(Given records)

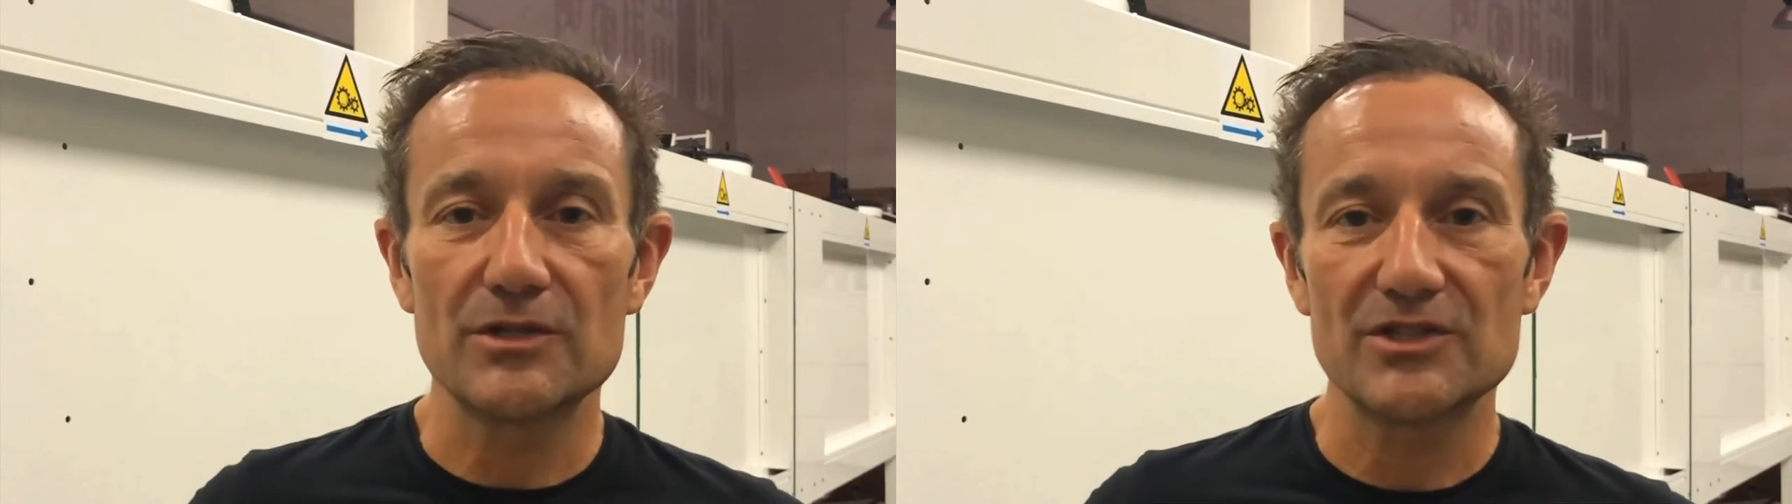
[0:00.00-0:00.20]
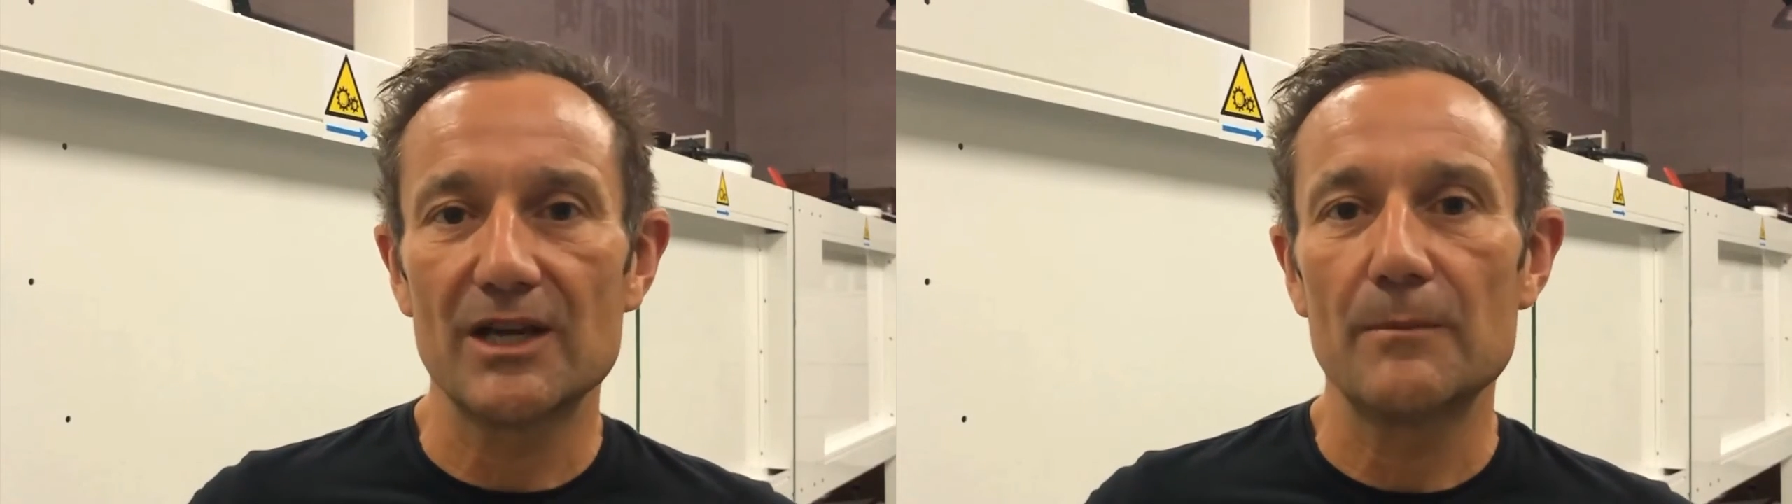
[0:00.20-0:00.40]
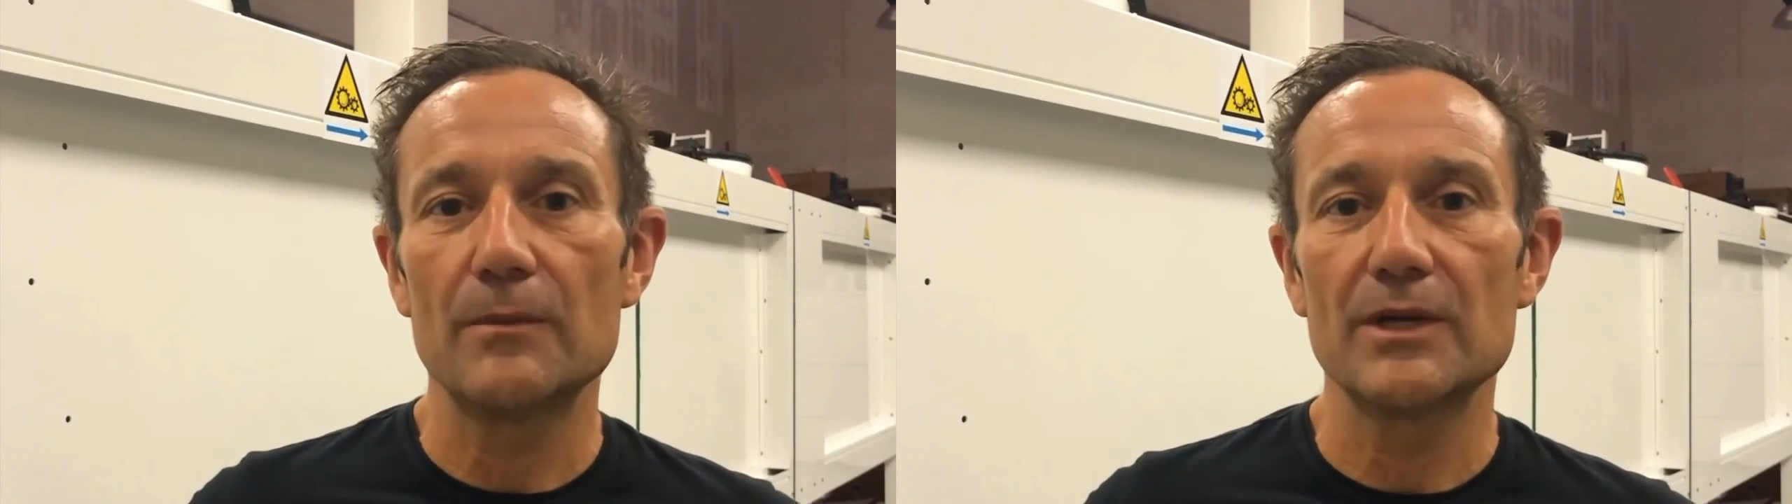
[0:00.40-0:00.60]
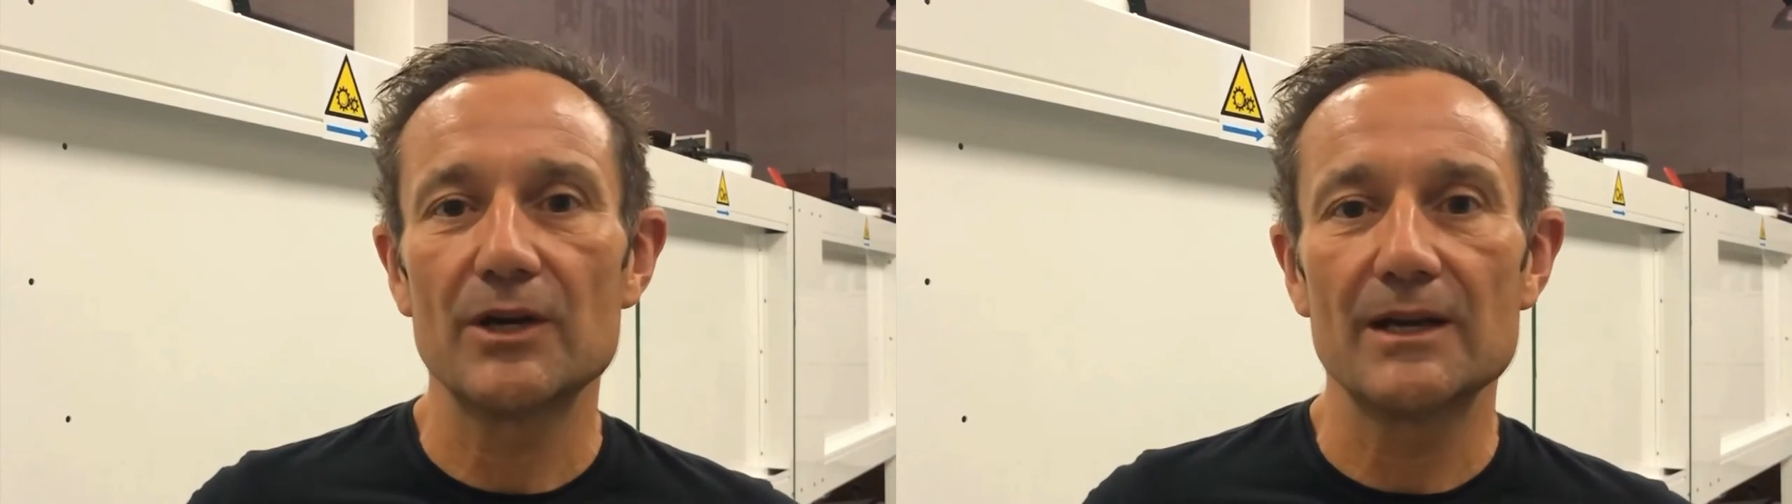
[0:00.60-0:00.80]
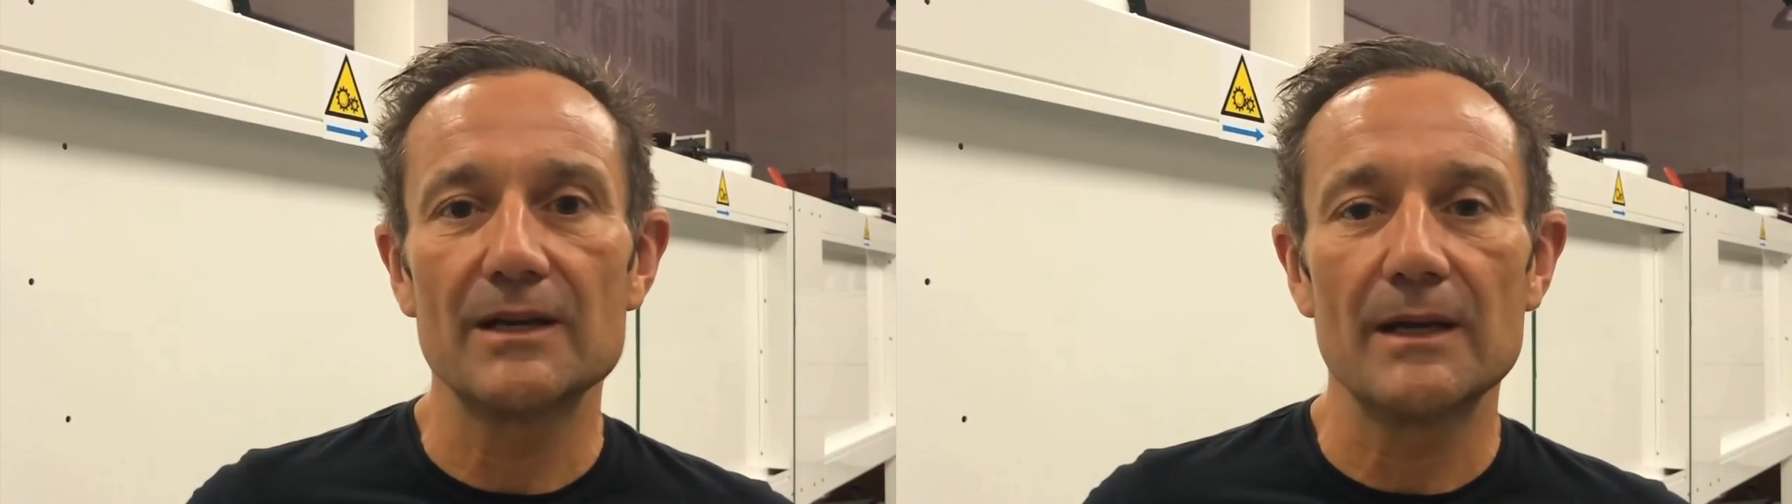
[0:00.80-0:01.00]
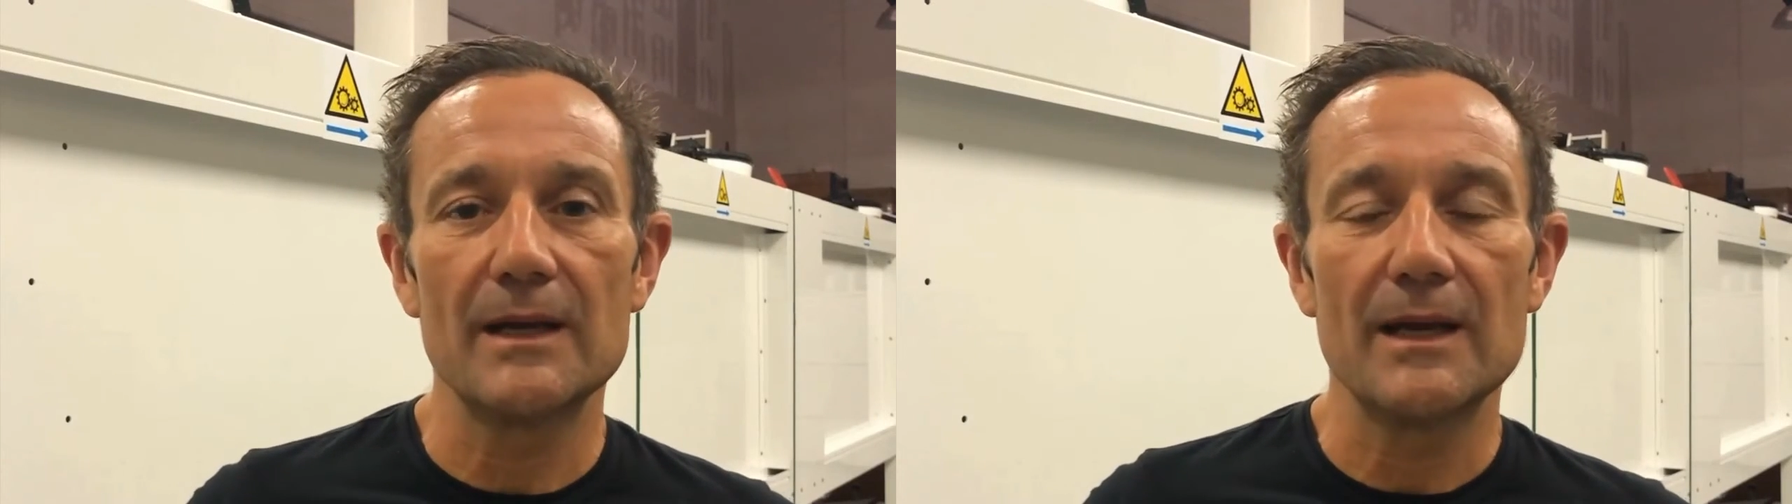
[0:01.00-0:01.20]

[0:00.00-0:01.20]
during the summer period,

(End Given records)

(Exercise goal) Reproduce the entries exactly. Do not carry over any picture.

(Exercise response)
[0:00.00-0:00.20]
[0:00.20-0:00.40]
[0:00.40-0:00.60]
[0:00.60-0:00.80]
[0:00.80-0:01.00]
[0:01.00-0:01.20]

[0:00.00-0:01.20]
during the summer period,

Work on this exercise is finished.